• _Task statement_: Nothing but the lines from the one containing "(2.80 s to 3.73 s)" to the final line of the entries should appear, copied exactly and without pictures.
[Start of section]
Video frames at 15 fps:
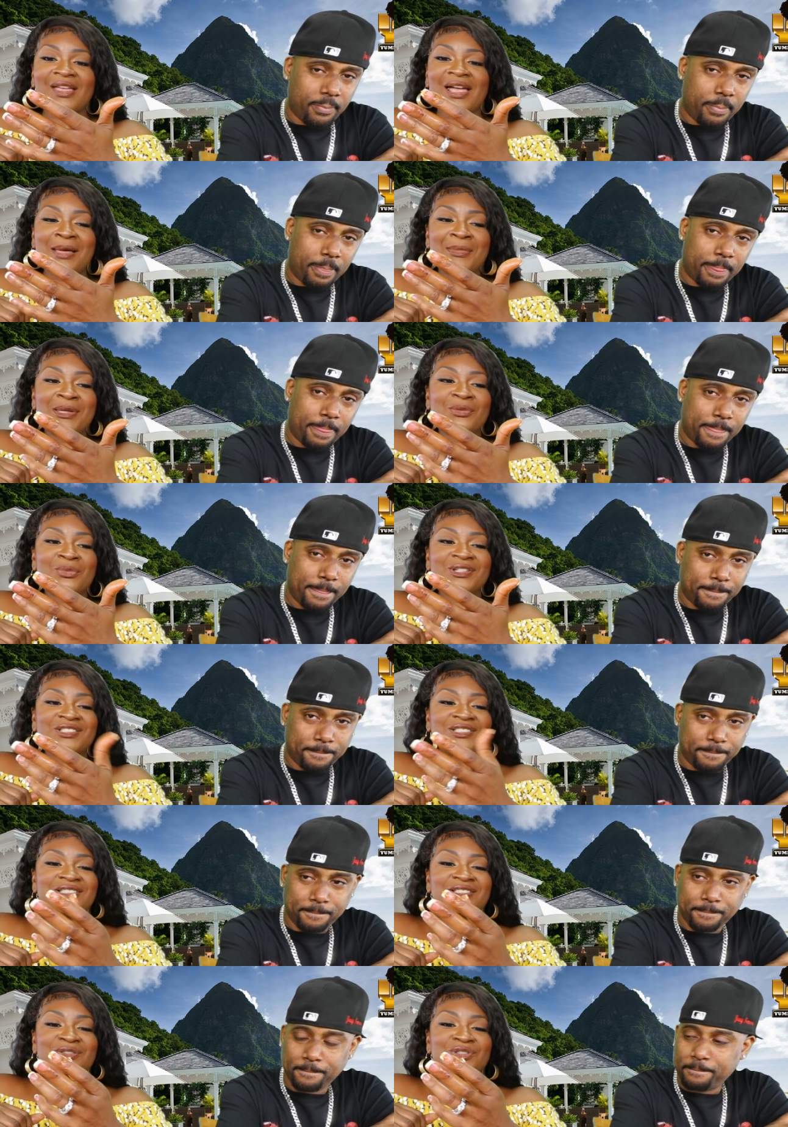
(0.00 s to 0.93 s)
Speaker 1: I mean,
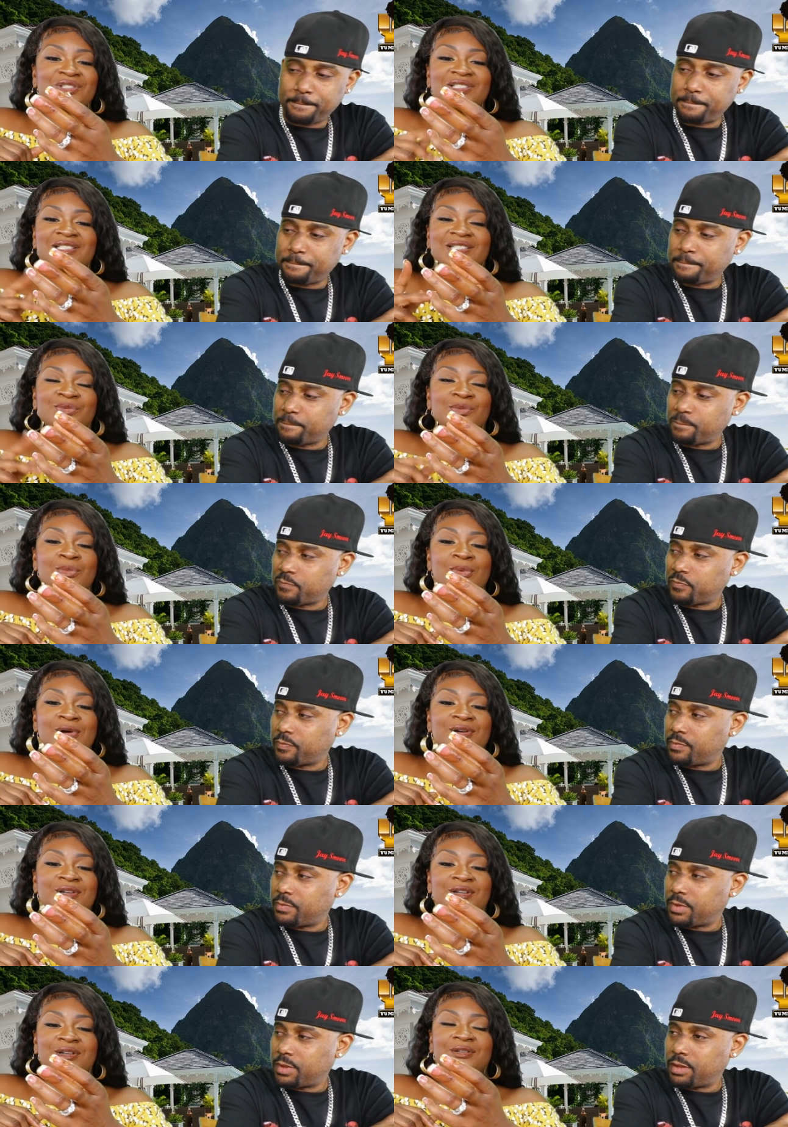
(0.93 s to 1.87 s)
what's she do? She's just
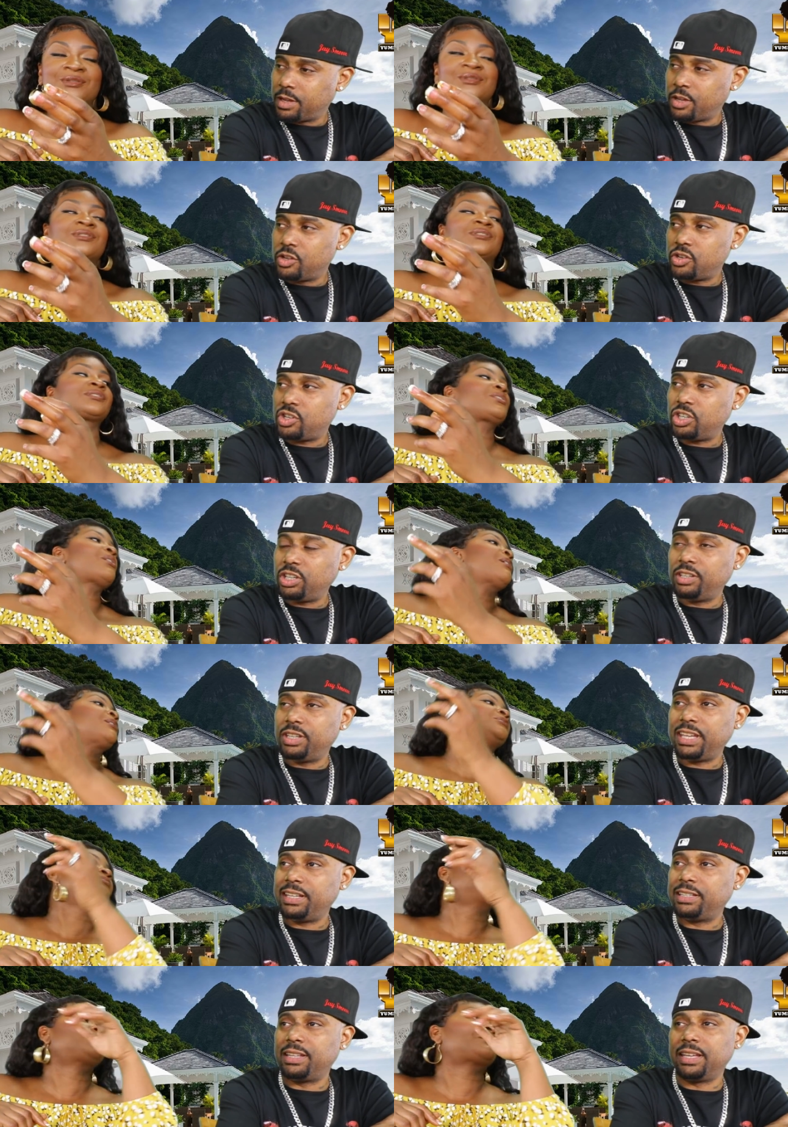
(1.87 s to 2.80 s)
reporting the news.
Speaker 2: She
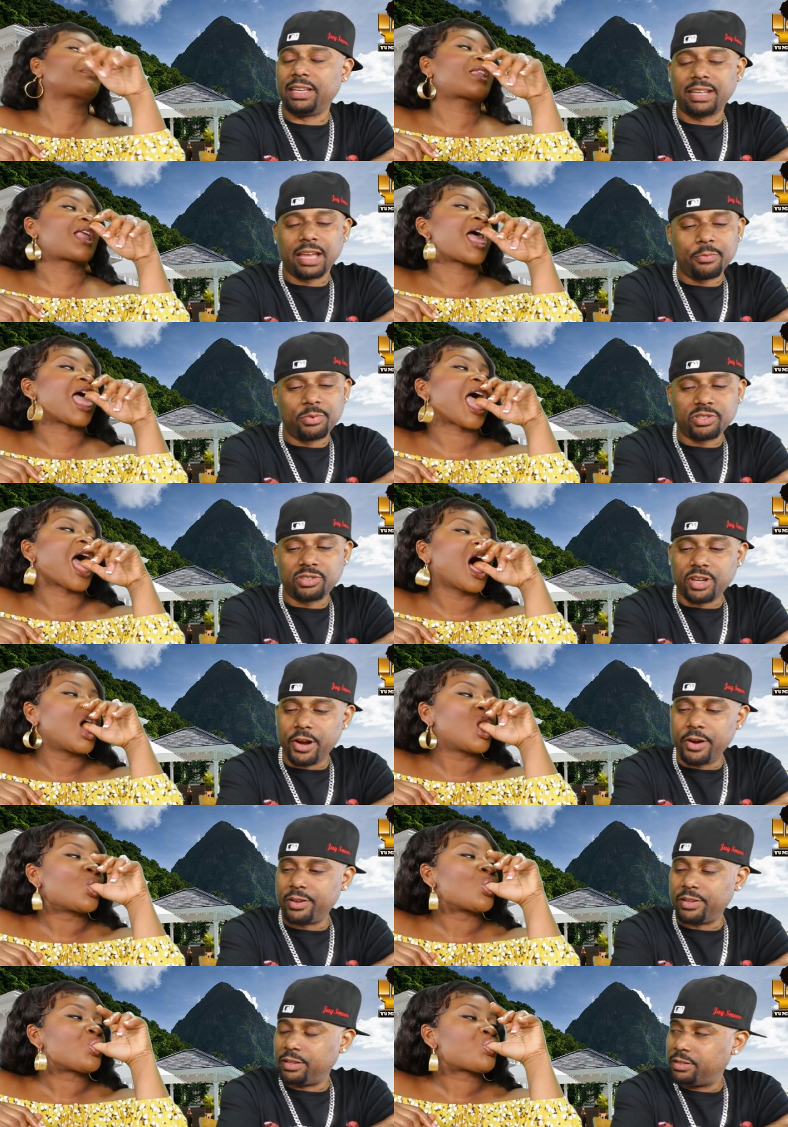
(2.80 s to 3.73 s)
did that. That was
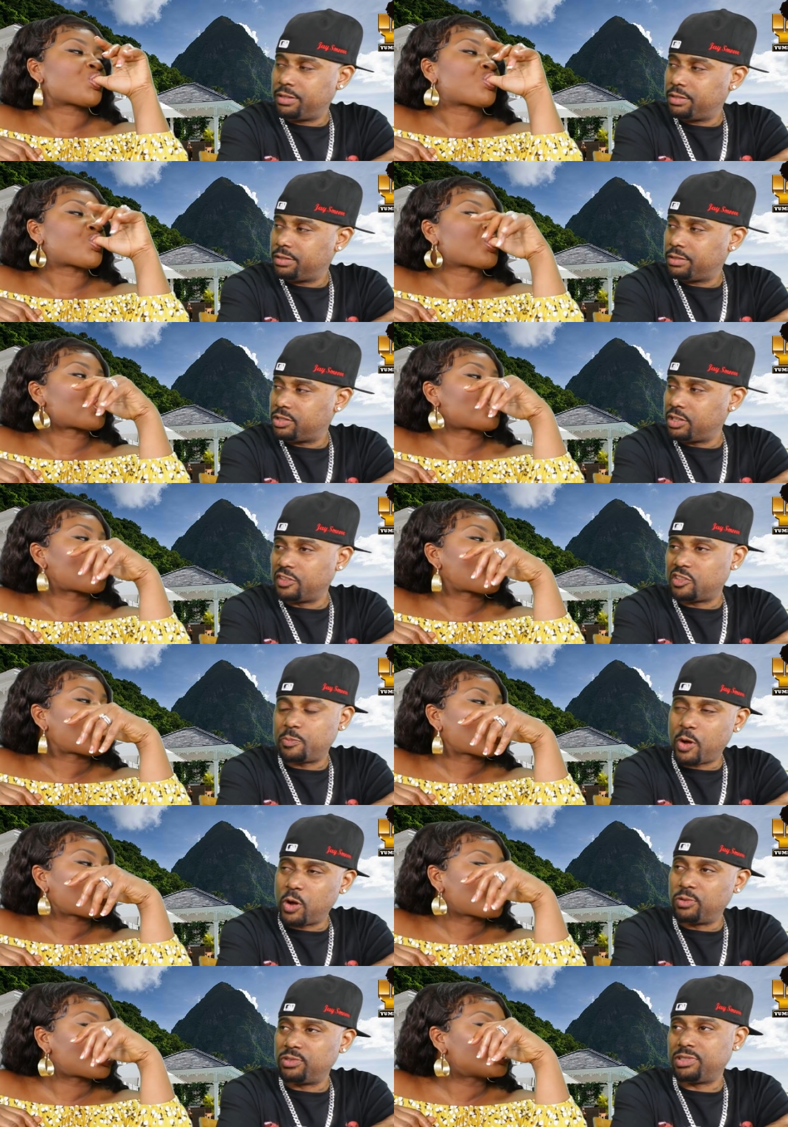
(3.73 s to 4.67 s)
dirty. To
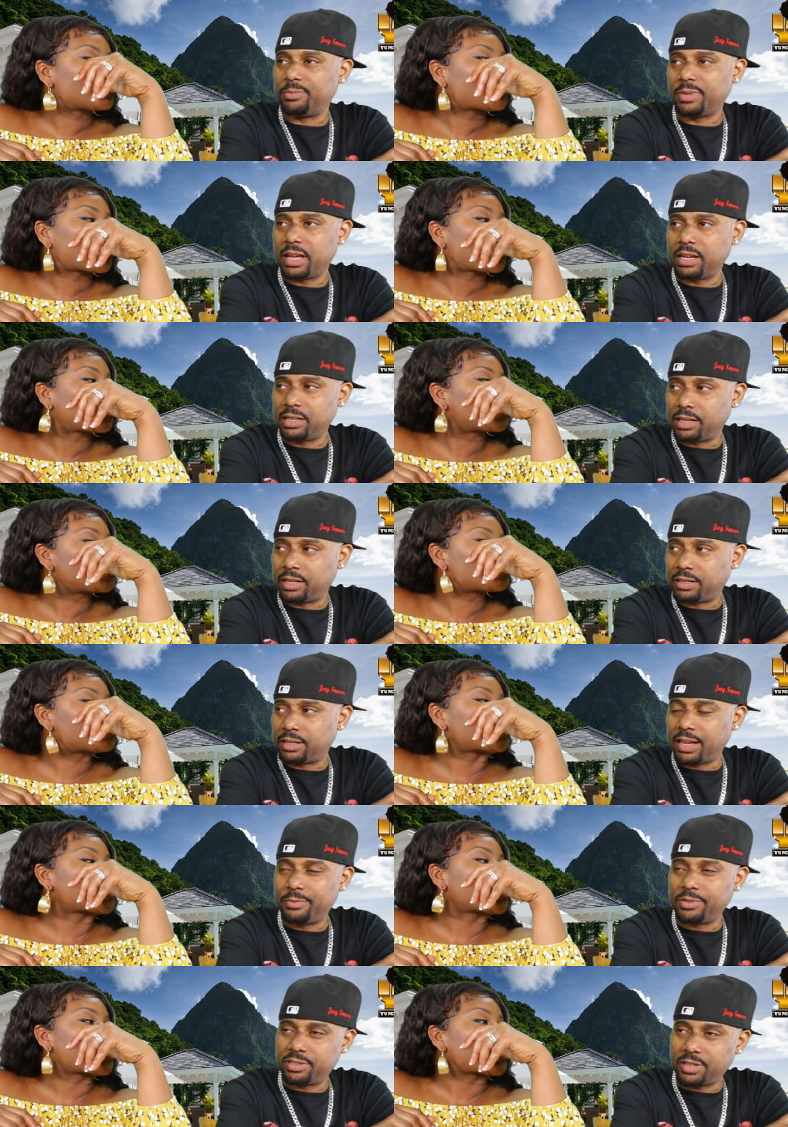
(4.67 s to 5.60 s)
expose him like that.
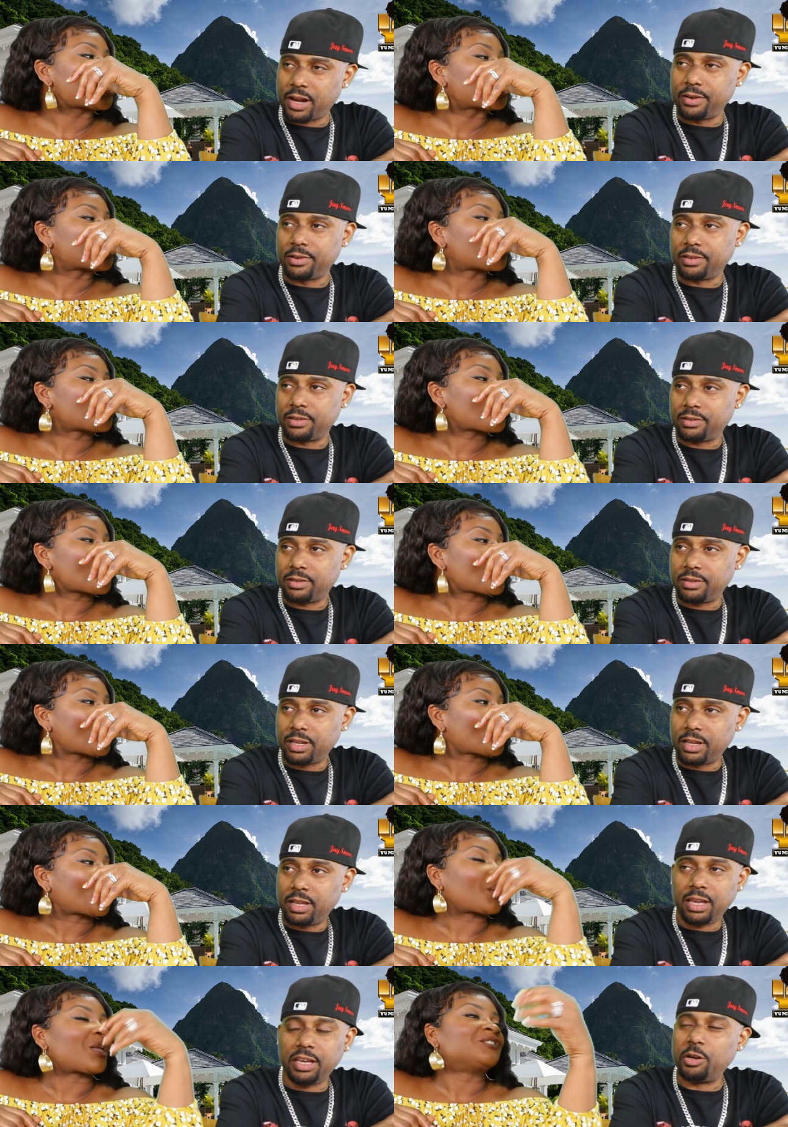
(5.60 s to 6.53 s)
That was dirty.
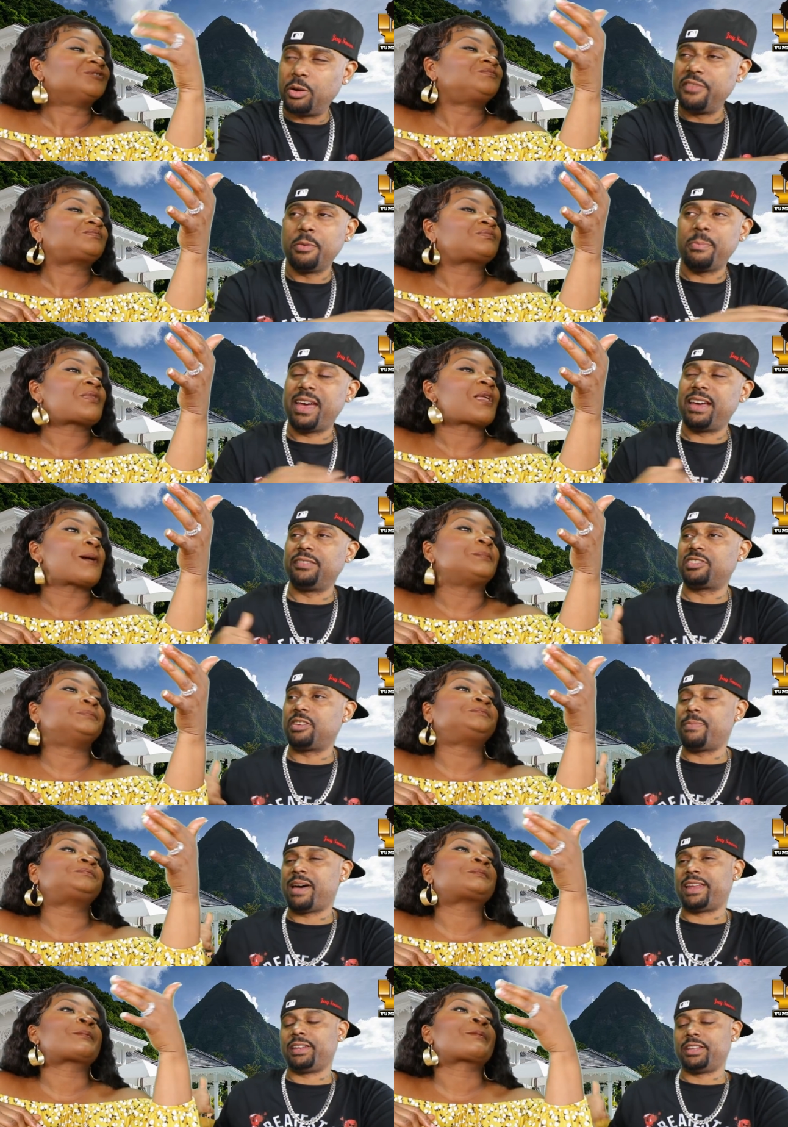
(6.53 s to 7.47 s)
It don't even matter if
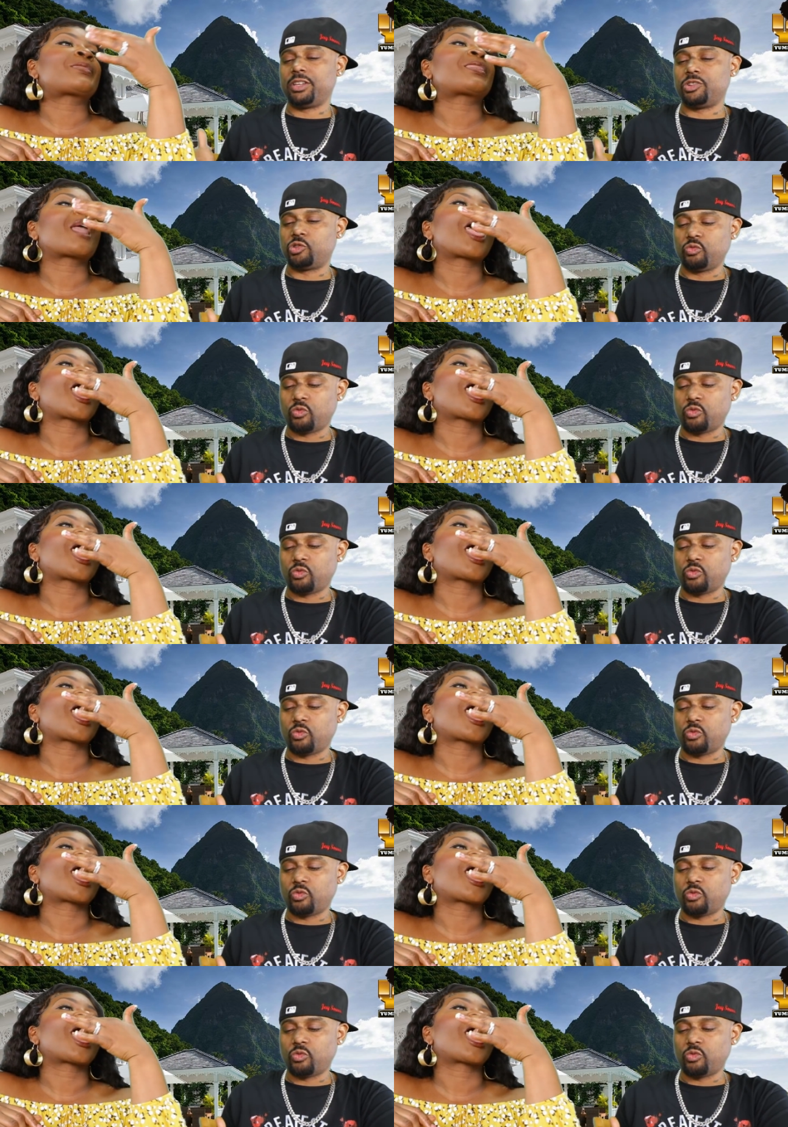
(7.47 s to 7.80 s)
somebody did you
[End of section]
• _Final answer_:
(2.80 s to 3.73 s)
did that. That was
(3.73 s to 4.67 s)
dirty. To
(4.67 s to 5.60 s)
expose him like that.
(5.60 s to 6.53 s)
That was dirty.
(6.53 s to 7.47 s)
It don't even matter if
(7.47 s to 7.80 s)
somebody did you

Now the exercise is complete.